Abstract:
Intellectual disability (ID) is a condition of significant limitation of cognitive functioning and adaptive behavior, with 50% of etiology attributed to genetic predisposition. We recruited two consanguineous Pakistani families manifesting severe ID and developmental delay. The probands were subjected to whole exome sequencing (WES) and variants were further prioritized based on population frequency, predicted pathogenicity and functional relevance.

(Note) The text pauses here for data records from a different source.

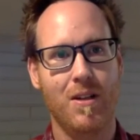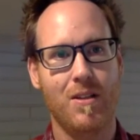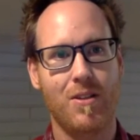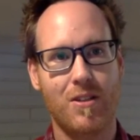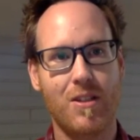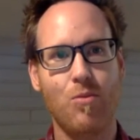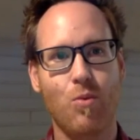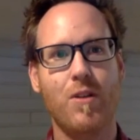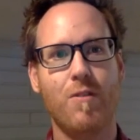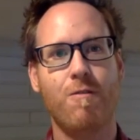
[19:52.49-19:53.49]
see
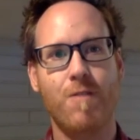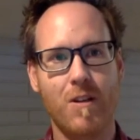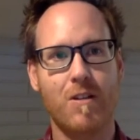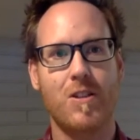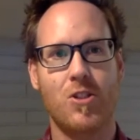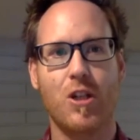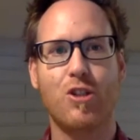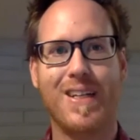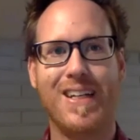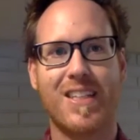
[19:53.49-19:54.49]
what fear and
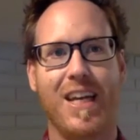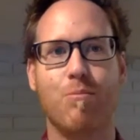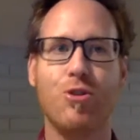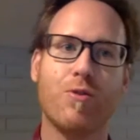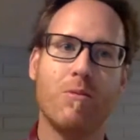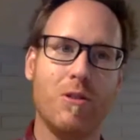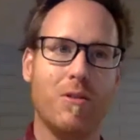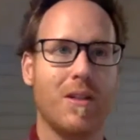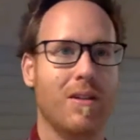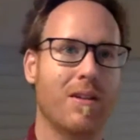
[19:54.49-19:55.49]
judgment has kept you from doing,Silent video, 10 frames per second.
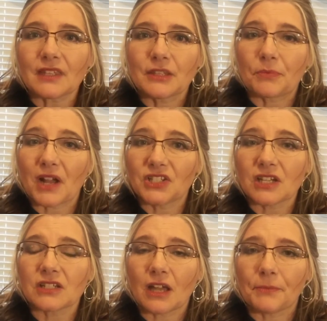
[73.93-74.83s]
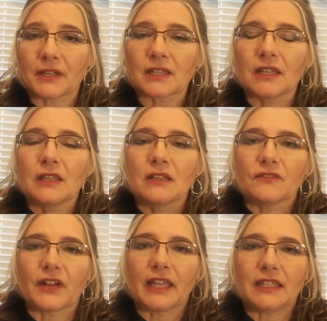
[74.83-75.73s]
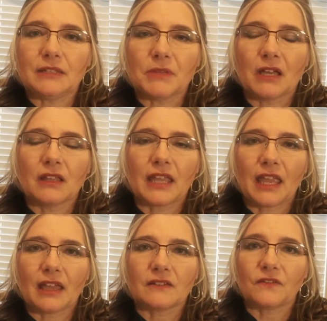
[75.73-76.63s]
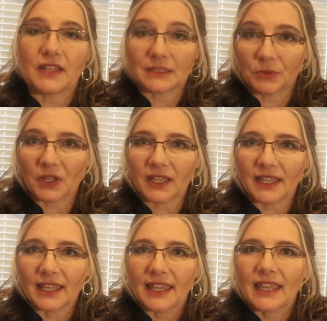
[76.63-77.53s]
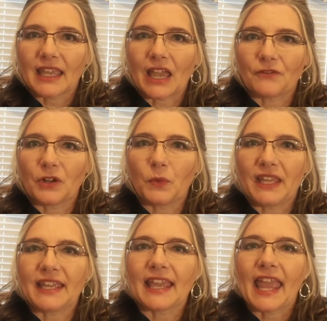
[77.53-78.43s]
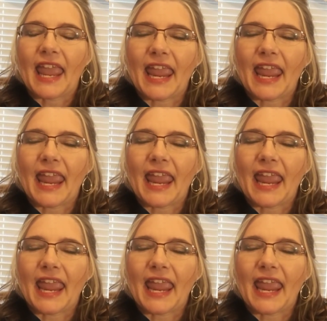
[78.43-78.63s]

the project topic via email and Facebook every week,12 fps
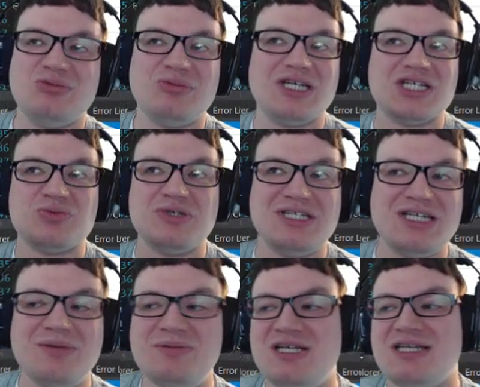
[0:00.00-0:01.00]
because we did
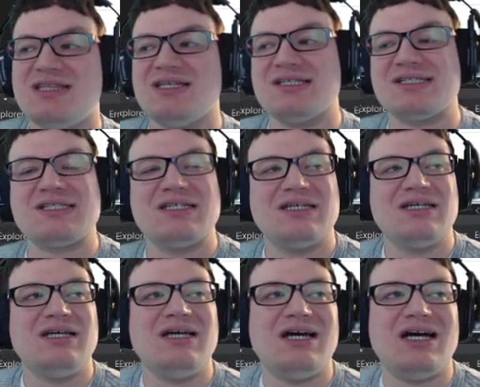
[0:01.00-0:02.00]
update this.
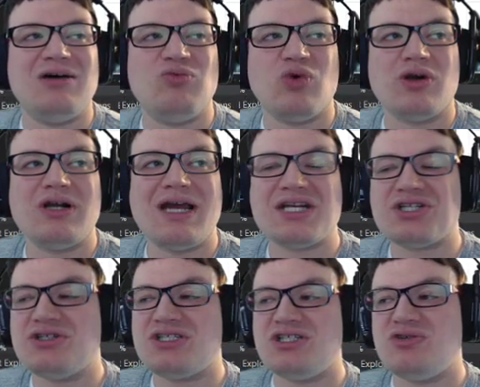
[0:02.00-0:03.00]
We're
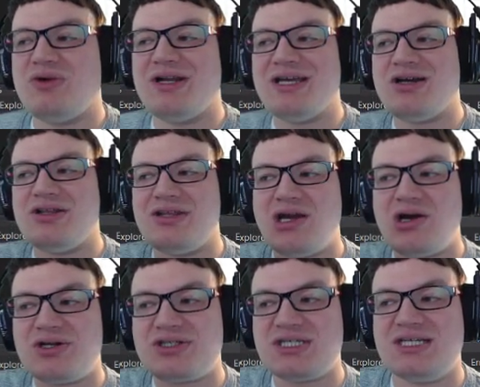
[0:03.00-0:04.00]
actually still running on the
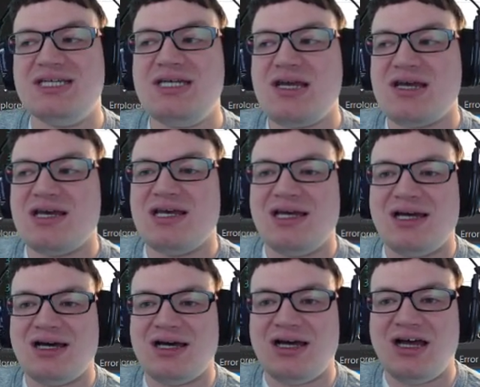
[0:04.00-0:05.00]
RC.
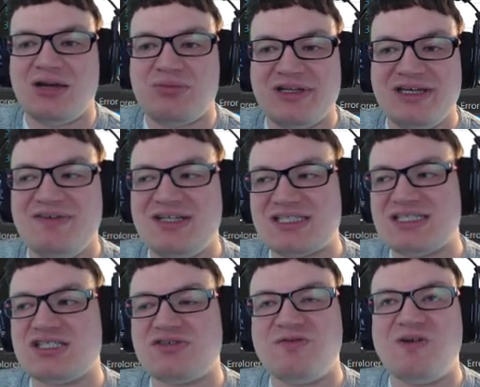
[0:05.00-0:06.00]
I believe it is
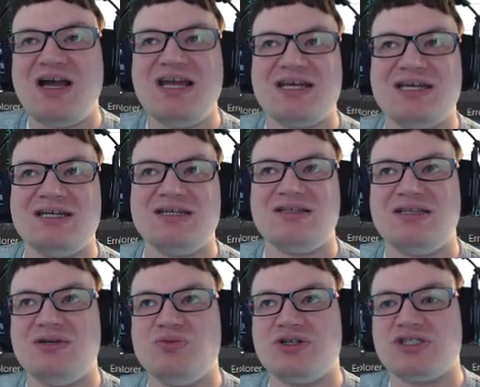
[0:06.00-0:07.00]
this Friday that we're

The WES data analysis identified homozygous pathogenic variants in genes MBOAT7 and TRAPPC9. The pathogenicity of the variants was supported by co-segregation analysis and in silico tool. The findings of this study expand mutation spectrum and provide additional evidence to the role of MBOAT7 and TRAPPC9 in causation of ID.
摘要:
智力残疾(ID)是认知功能和适应性行为的显着限制的条件,50%的病因归因于遗传易感性。我们招募了两个有严重ID和发育迟缓的近亲巴基斯坦家庭。先证者进行全外显子组测序(WES),并根据种群频率进一步确定变体的优先级。预测致病性和功能相关性。WES数据分析鉴定了基因MBOAT7和TRAPPC9中的纯合致病变体。变体的致病性得到共分离分析和硅片工具的支持。这项研究的发现扩展了突变谱,并为MBOAT7和TRAPPC9在ID的因果关系中的作用提供了额外的证据。